**Exercise description**
Restate the data exactly as given and keep the pictures out.

Stored records

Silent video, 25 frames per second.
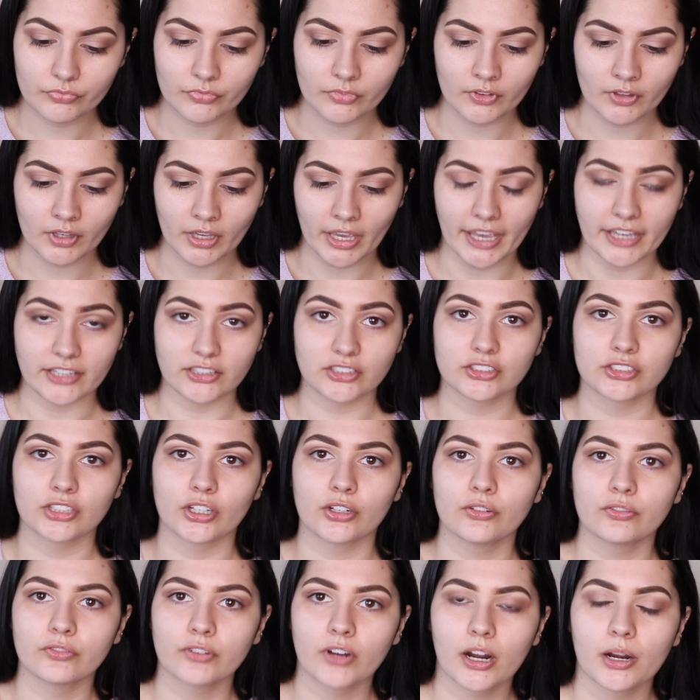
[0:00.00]
Okay, so
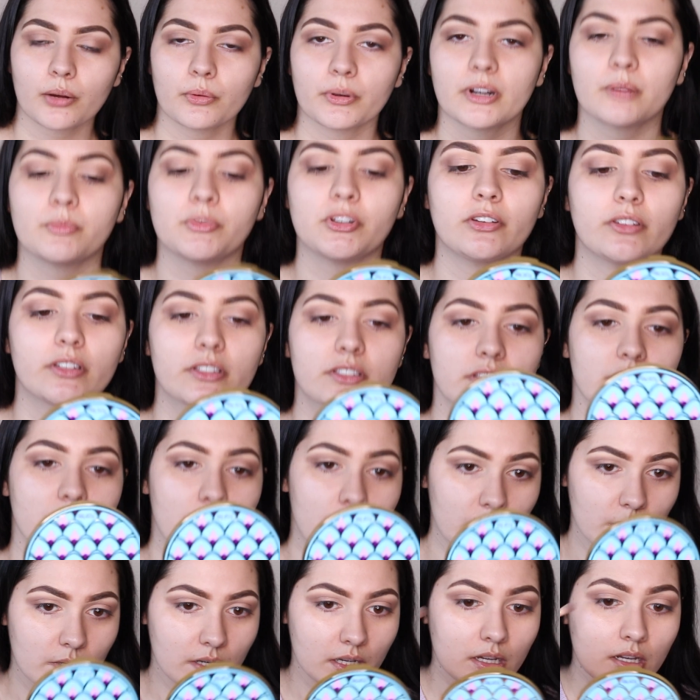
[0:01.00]
far what I'm
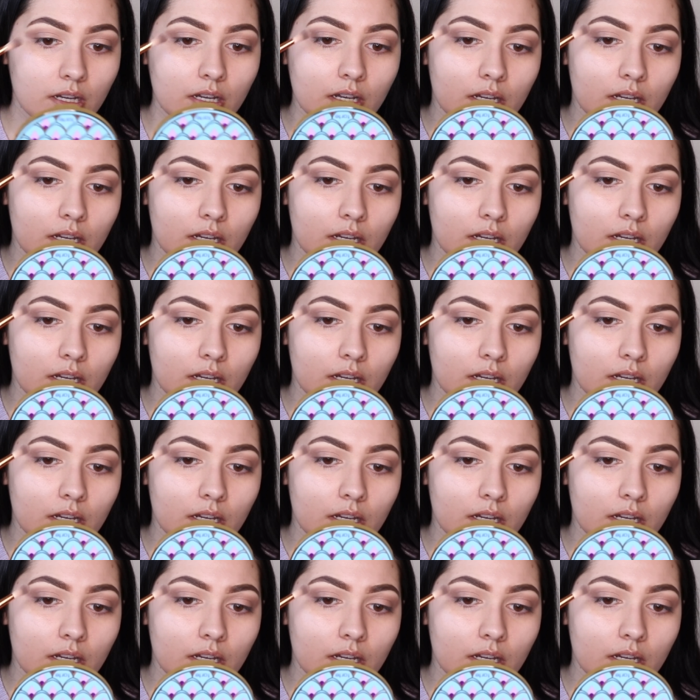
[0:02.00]
noticing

**Response below**
Silent video, 25 frames per second.
[0:00.00]
Okay, so
[0:01.00]
far what I'm
[0:02.00]
noticing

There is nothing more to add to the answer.